Saved data entries
[Start of section]
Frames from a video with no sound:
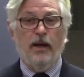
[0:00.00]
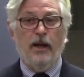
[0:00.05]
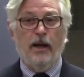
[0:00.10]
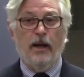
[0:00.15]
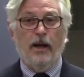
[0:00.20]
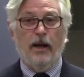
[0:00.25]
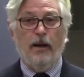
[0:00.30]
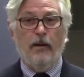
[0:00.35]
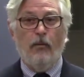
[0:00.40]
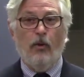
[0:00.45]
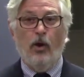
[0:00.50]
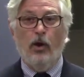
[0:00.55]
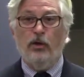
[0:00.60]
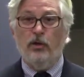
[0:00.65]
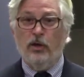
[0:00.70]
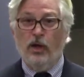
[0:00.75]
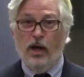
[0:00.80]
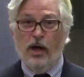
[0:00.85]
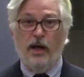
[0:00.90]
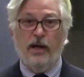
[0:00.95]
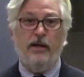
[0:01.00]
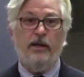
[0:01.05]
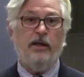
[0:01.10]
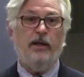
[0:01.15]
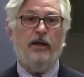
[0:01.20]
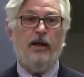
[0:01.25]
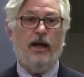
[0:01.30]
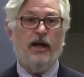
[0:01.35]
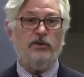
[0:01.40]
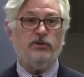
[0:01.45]
uh, online
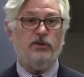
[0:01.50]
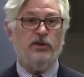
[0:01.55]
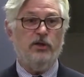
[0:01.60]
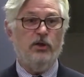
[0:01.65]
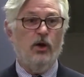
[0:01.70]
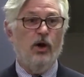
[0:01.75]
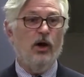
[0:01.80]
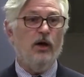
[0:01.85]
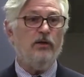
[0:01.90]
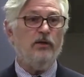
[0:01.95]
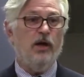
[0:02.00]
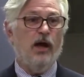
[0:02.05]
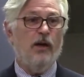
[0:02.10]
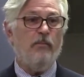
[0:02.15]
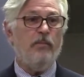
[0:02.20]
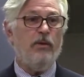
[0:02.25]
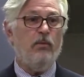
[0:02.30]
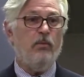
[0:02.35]
and actually in hard copy,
[End of section]
The problem: All of the data above should be printed again exactly, though none of the pictures belong in the copy.

Result for this exercise:
Frames from a video with no sound:
[0:00.00]
[0:00.05]
[0:00.10]
[0:00.15]
[0:00.20]
[0:00.25]
[0:00.30]
[0:00.35]
[0:00.40]
[0:00.45]
[0:00.50]
[0:00.55]
[0:00.60]
[0:00.65]
[0:00.70]
[0:00.75]
[0:00.80]
[0:00.85]
[0:00.90]
[0:00.95]
[0:01.00]
[0:01.05]
[0:01.10]
[0:01.15]
[0:01.20]
[0:01.25]
[0:01.30]
[0:01.35]
[0:01.40]
[0:01.45]
uh, online
[0:01.50]
[0:01.55]
[0:01.60]
[0:01.65]
[0:01.70]
[0:01.75]
[0:01.80]
[0:01.85]
[0:01.90]
[0:01.95]
[0:02.00]
[0:02.05]
[0:02.10]
[0:02.15]
[0:02.20]
[0:02.25]
[0:02.30]
[0:02.35]
and actually in hard copy,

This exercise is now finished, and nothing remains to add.